La rédaction collective de ce livre a été guidée par quatre idées directrices :
Identifier les conséquences réelles de la « construction » européenne », en montrant qu’en fait de « construction », il s’agit essentiellement d’un démantèlement de la capacité de résistance des peuples face à la domination du capitalisme mondialisé.
Retracer la généalogie de l’Europe en tant que mythe politique et culturel. En constatant le parallélisme entre les défaites du mouvement ouvrier et l’hégémonie croissante de l’Idéologie Européenne comme échappatoire commode dans tout discours sur le progrès social.
Face aux impasses théoriques de l’altermondialisme, tenter de comprendre dans quelle logique impérialiste l’Europe s’inscrit.
Faire la critique totale de l’Idéologie Européenne. En comprenant les enjeux de classe qui percent derrière le rêve européen. La déconstruction de la souveraineté nationale (et donc populaire) correspond à la stratégie du capital de l’après-guerre. Son pendant philosophique est la « destruction de la raison » et de la notion de progrès. L’Idéologie Européenne, y compris dans sa composante pseudo-humaniste, achève ce mouvement et se présente comme l’utopie réalisée d’une fin triomphale de l’Histoire. L’homo europeanus est le happy dog de Fukuyama, dernier mot de la civilisation libérale.
Ré-inscrire la philosophie dans l’histoire ; déconstruire des métaphores telles que « philosophie européenne » ou « culture européenne » ; discerner, dans les messages lénifiants des maîtres de l’heure, le paradigme de la domination ; lever l’interdit qui pèse sur les expériences du mouvement d’émancipation sociale depuis 1789 ; répondre, pied à pied, à la démagogie des télévangélistes humanitaires de la Nouvelle Philosophie – ce bastion germanopratin des néoconservateurs – voici les tâches que l’époque impose à la pensée critique.
Le mouvement social, dans ses diverses composantes, a remporté une importante victoire le 29 mai 2005. Celle-ci fut conjurée par un ultime coup d’état technocratique, sous la forme du traité prétendument simplifié.
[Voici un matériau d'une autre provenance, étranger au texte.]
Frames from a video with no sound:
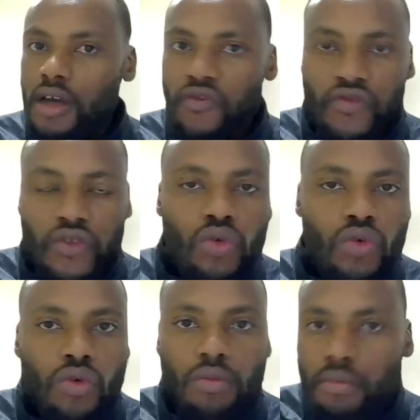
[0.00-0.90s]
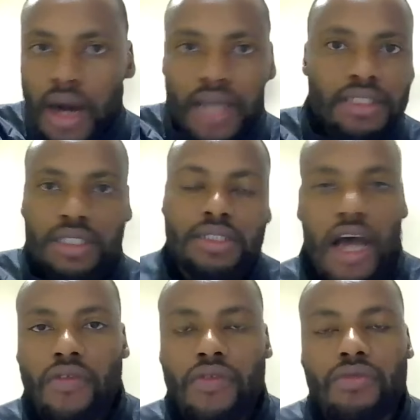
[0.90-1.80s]
a few months
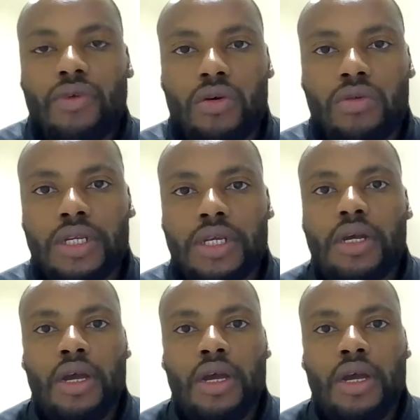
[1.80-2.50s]
down the road,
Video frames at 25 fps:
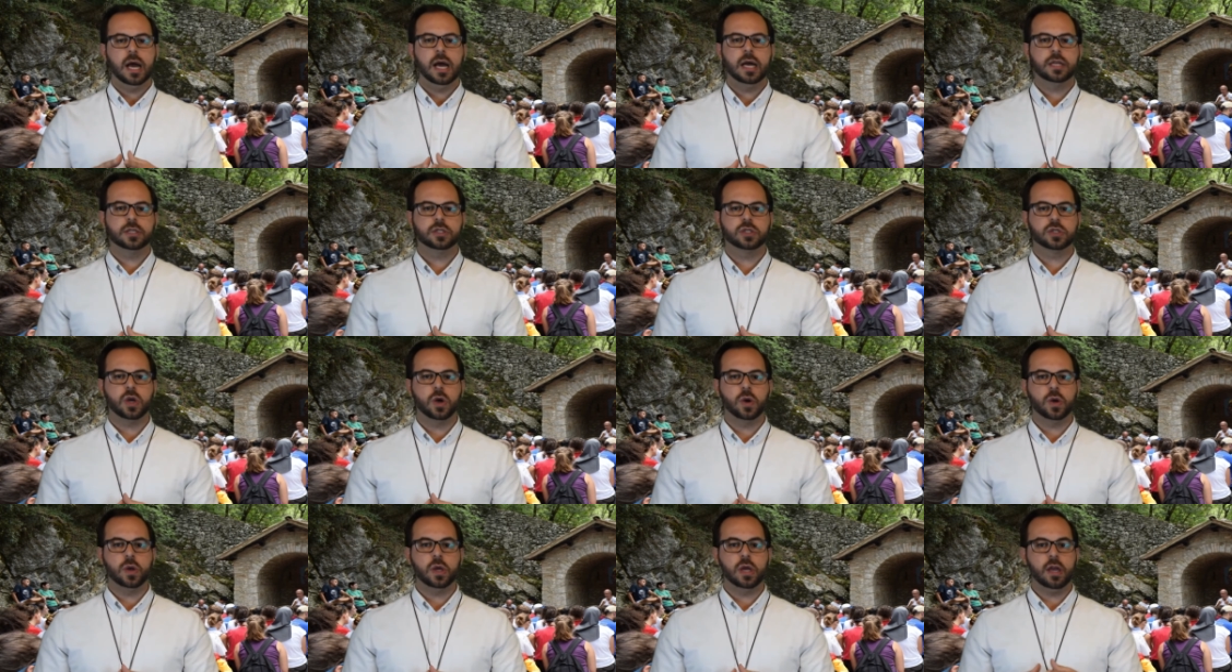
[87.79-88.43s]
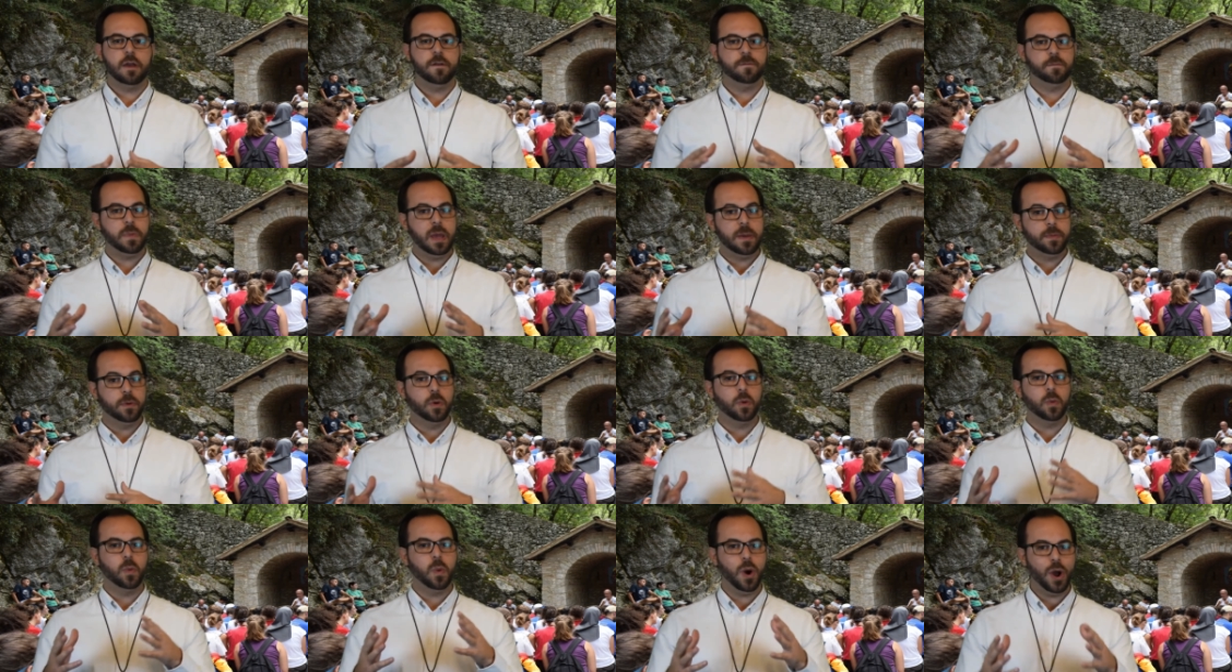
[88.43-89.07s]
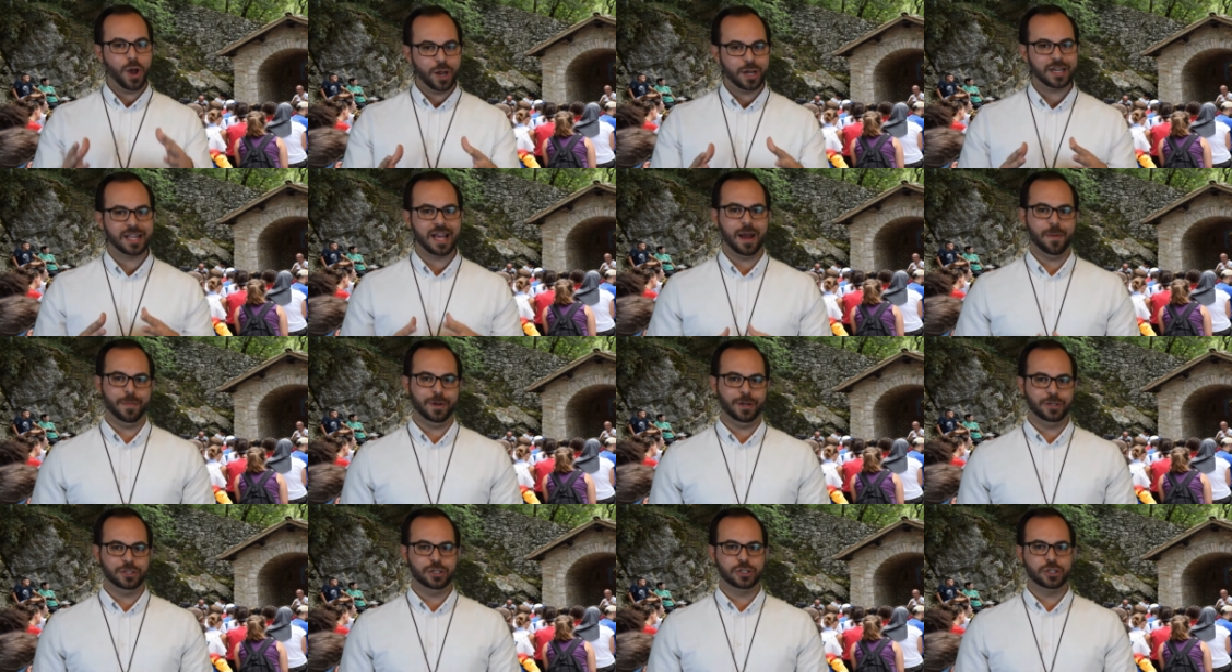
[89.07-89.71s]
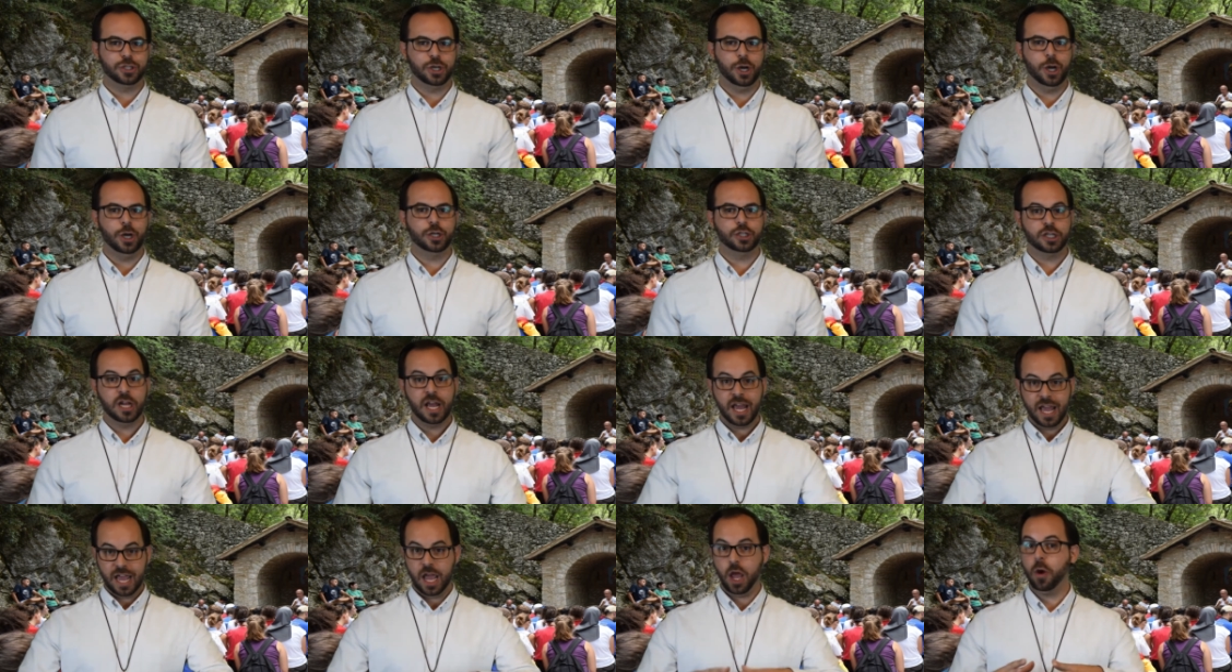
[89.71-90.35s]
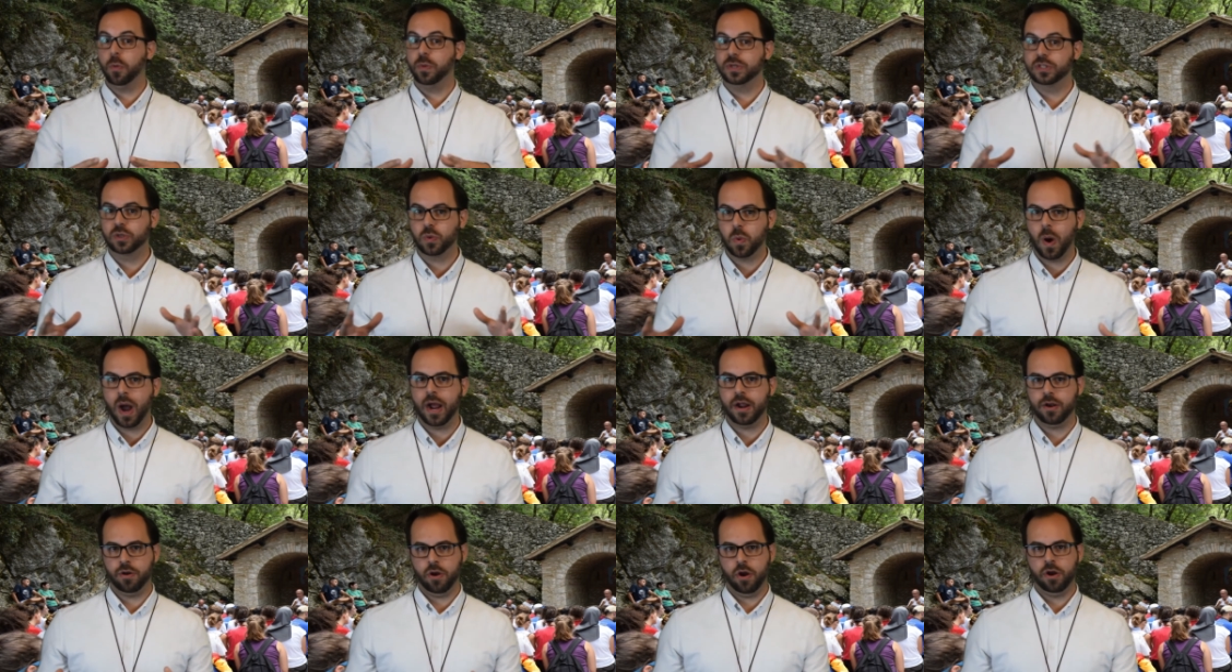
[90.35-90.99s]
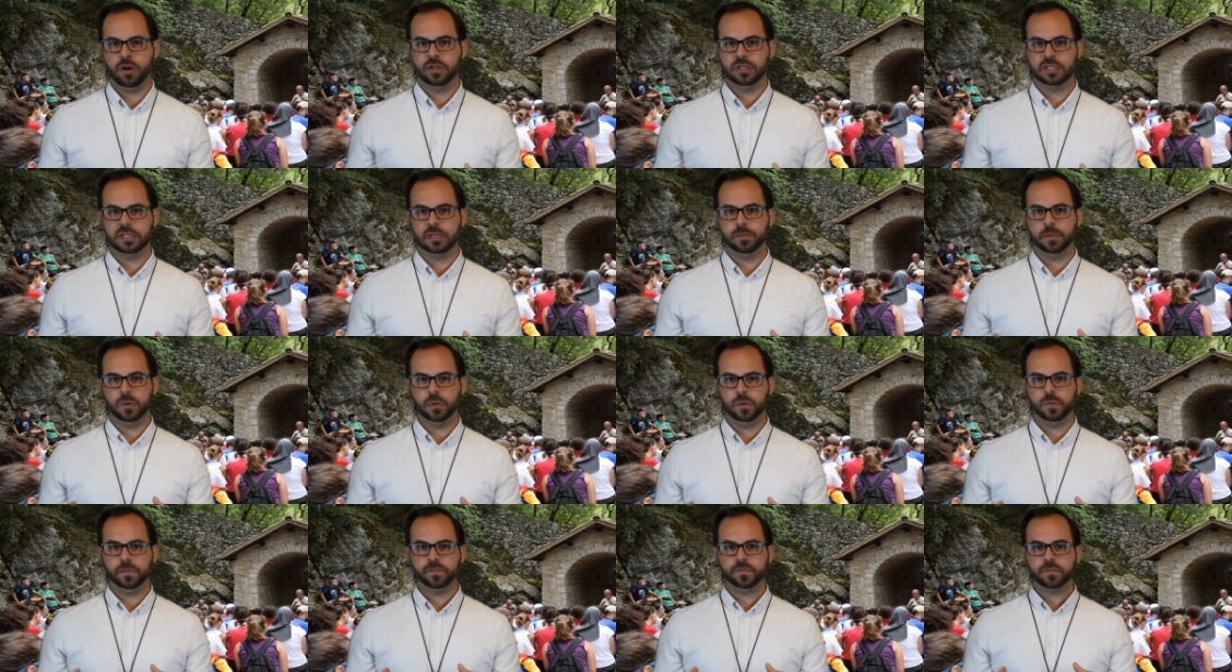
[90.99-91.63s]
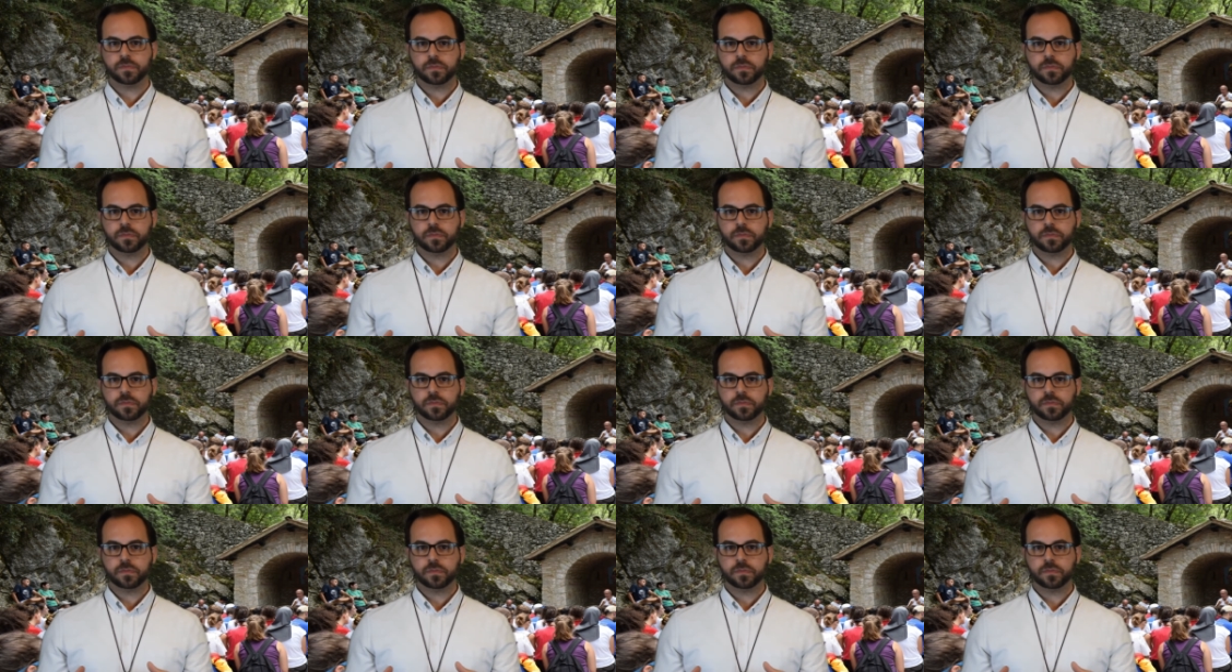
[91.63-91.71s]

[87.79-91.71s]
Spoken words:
So if people weren't coming to church, it was quite noticeable.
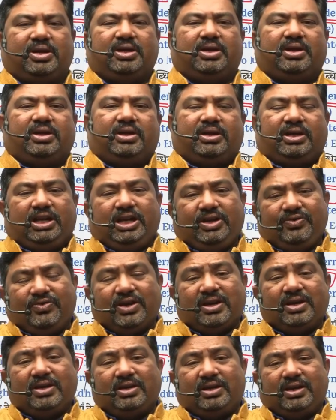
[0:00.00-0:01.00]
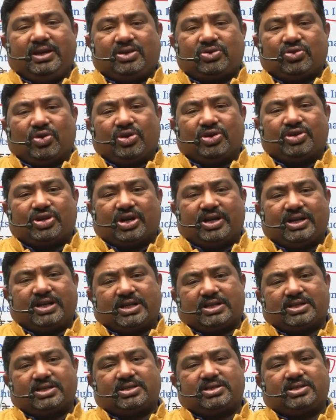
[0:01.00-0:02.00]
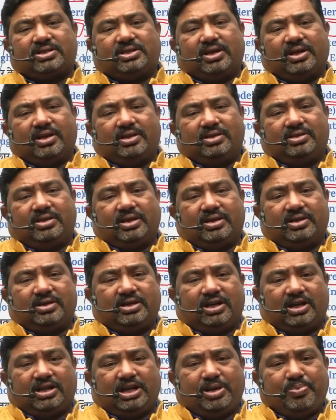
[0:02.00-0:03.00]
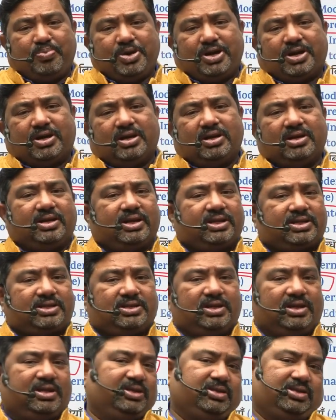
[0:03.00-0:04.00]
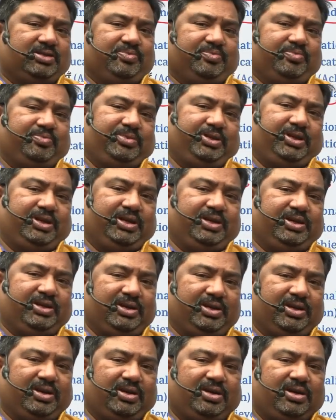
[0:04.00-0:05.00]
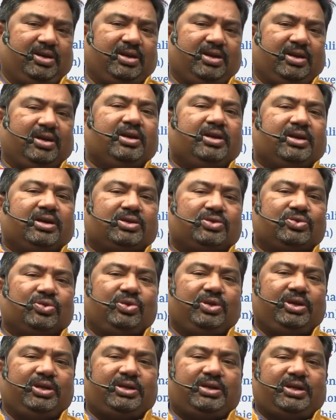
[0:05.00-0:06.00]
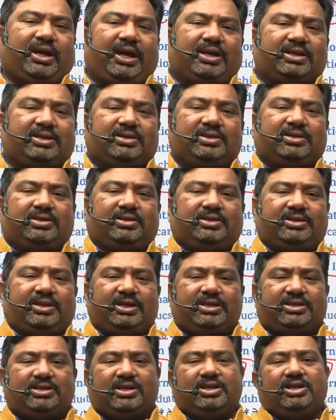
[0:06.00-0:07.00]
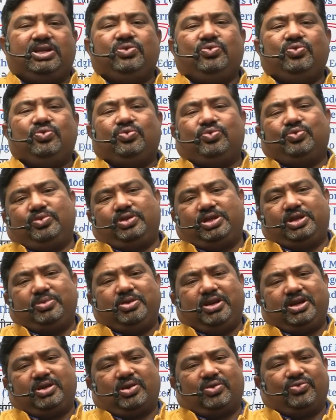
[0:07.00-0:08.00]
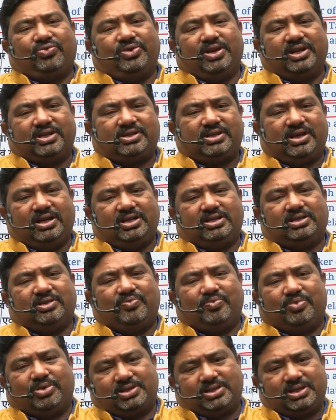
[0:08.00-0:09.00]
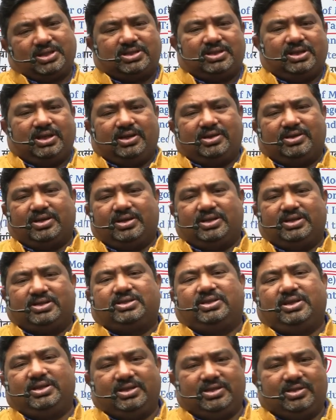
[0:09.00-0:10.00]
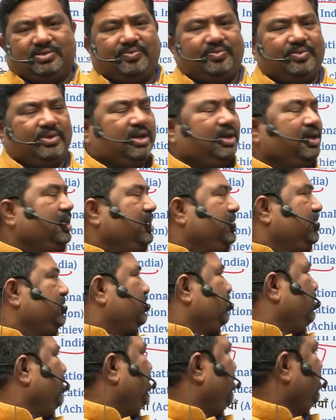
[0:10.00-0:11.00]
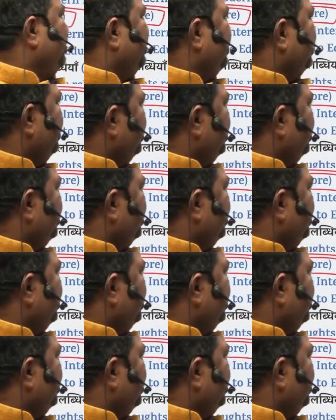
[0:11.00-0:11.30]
Even it contradicts the typical nationalism in India. So it has raised a new debate of nationalism versus internationalism. So you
En figeant, sous la forme d’une constitution qui s’imposera aux Etats, les principes de l’Idéologie Européenne, qui ont déjà mené aux réussites que l’on sait, les oligarques du libéralisme interdisent du même coup toute réforme « démocratique » de leur œuvre.
Il y a déjà plus de 60 ans, ceux qui avaient combattu six ans durant le fascisme, rédigeaient le programme du Conseil National de la Résistance. On pouvait y lire, comme résolution première : « L’éviction des grandes féodalités économiques et financières de la direction de l’économie » et « le retour à la nation des grands moyens de production monopolisés, fruit du travail commun, des sources d’énergie, des richesses du sous-sol, des compagnies d’assurances et des grandes banques. »
Sans préjuger des évolutions politiques réelles, on ne peut que constater l’urgence d’une critique radicale de l’Idéologie Européenne - sans quoi ses opposants en seront réduits à proposer sans y croire une « autre Europe », sans plus de consistance que celle des Eurobéats. Les Lumières et le marxisme qui en est le digne hériter, soutenus par la mémoire française du mouvement historique d’émancipation des hommes, peuvent fournir les outils conceptuels qui peuvent aider à sortir de l’ornière. La République est une idée neuve en Europe.